November 20, 2015

Texas Court of Criminal Appeals

State v. Wachtendorf

No. PD-0280-15                 11/18/15

Issue:

Should the State’s time for filing notice of appeal of an order begin when the trial court signs the order, even if no notice was given to the State until the time to appeal had expired?

Holding:

Yes. The State did not wish to change the existing rule that the filing period for an appeal begins when the trial court signs an order; rather, it argued that it was unfair to hold the State to that rule because no notice was given. The Court declined to create any new rule and upheld the precedent that the time period begins upon signing. Read.

Concurrence (Newell, J.):

Judge Newell writes to express his opinion that the plurality opinion is not necessary given that the appeals court correctly applied precedent, and the Court instead should have denied review. Read.

Commentary:

Prosecutors who regularly work on State’s appeals know to keep an eye on the court’s file to make sure a signed order doesn’t “appear.” That the CCA and other courts have written on this issue multiple times indicates that prosecutors should seek an amendment to Article 44.01 providing the State additional time to file notice of appeal when there is a failure of notice of an appealable order.

Texas Courts of Appeals

Gonzales v. State (4th COA)

No. 04-14-00649-CR        11/10/15

Issue:

Was it a material misrepresentation or omission for an officer to include hearsay in his affidavit without specifically noting it as hearsay?

Holding:

No. While the Court does agree that a defendant should be allowed to challenge a search warrant affidavit for material omissions made intentionally or with reckless disregard for the accuracy of the affidavit, there was no evidence in this case that such omissions were made intentionally or recklessly. Read.

Commentary:

While the court upholds the trial judge’s ruling in this case, that does not mean that some other trial court could not suppress the blood on a similarly flawed warrant. Two small changes would have taken this warrant from endangered to perfect: identifying the civilian witness—W1—as “W1, a civilian witness whose identity was established by the responding officers”, and by including language clarifying that W1 relayed his information to one officer who passed it on to the affiant.

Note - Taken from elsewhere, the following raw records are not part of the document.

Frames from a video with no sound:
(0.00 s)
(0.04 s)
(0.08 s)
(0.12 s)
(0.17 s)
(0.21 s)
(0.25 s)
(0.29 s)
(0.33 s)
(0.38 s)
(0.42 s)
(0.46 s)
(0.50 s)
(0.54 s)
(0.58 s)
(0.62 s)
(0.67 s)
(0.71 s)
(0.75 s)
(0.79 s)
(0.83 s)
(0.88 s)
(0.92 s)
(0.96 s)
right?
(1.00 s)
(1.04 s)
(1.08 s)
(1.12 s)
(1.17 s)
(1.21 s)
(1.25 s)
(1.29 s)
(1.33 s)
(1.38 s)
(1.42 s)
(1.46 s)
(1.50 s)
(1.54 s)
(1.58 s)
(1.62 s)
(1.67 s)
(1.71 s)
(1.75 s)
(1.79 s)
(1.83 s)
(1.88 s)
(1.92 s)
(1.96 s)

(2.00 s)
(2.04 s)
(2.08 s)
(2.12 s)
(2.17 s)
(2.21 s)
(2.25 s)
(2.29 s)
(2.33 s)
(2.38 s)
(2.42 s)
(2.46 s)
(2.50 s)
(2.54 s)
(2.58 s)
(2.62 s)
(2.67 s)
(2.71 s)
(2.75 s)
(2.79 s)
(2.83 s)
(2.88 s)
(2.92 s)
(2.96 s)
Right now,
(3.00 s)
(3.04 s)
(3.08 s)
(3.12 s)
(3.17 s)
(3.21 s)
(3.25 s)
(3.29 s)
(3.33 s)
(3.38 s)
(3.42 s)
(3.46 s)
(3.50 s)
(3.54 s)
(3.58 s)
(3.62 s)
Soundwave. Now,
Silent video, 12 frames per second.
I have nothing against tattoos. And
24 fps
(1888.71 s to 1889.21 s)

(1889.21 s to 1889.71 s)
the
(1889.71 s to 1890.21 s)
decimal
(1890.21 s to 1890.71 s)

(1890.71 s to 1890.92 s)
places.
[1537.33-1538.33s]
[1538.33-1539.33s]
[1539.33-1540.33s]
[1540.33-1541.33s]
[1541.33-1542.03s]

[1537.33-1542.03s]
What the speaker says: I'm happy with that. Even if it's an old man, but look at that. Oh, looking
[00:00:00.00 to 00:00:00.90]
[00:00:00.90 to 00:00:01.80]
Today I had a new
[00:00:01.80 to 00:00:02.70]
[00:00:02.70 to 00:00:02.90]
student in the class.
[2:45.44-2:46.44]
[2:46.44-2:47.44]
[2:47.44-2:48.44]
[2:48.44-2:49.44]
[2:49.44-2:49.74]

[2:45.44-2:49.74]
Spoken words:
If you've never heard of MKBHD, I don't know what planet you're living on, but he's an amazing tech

Morrison v. State (8th COA)

No. 08-13-00319-CR        11/4/15

Issue:

Was it reversible error for the judge to ban the defendant from the courtroom during voir dire and throughout the guilt-innocence portion of the trial?

Holding:

No; it was error, but the error was harmless. The defendant’s right to be present in the courtroom until the jury is seated is nonwaivable; thus, it was error for the trial court to remove him during voir dire. Additionally, it was error for the trial court not to give the defendant the opportunity to return to the courtroom. The Court found the errors harmless, however, due to the overwhelming evidence of the defendant’s guilt and the fact that the jury found him guilty of the lesser-included offense of murder, rather than capital murder. Read.

Commentary:

This case illustrates the difficulties trial courts face in balancing the defendant’s right to be present with the need for an orderly court during a jury trial—so much so that the opinion may seem contradictory in places. If a defendant is disruptive during voir dire, make sure the court exhausts all alternatives prior to gagging or removing him and ensure he receives opportunities to return and behave. Make a good record about the measures considered and the measures actually implemented. Utilmately, a court may be forced to select a jury while the defendant sits in court acting up. That will probably turn out bad for him.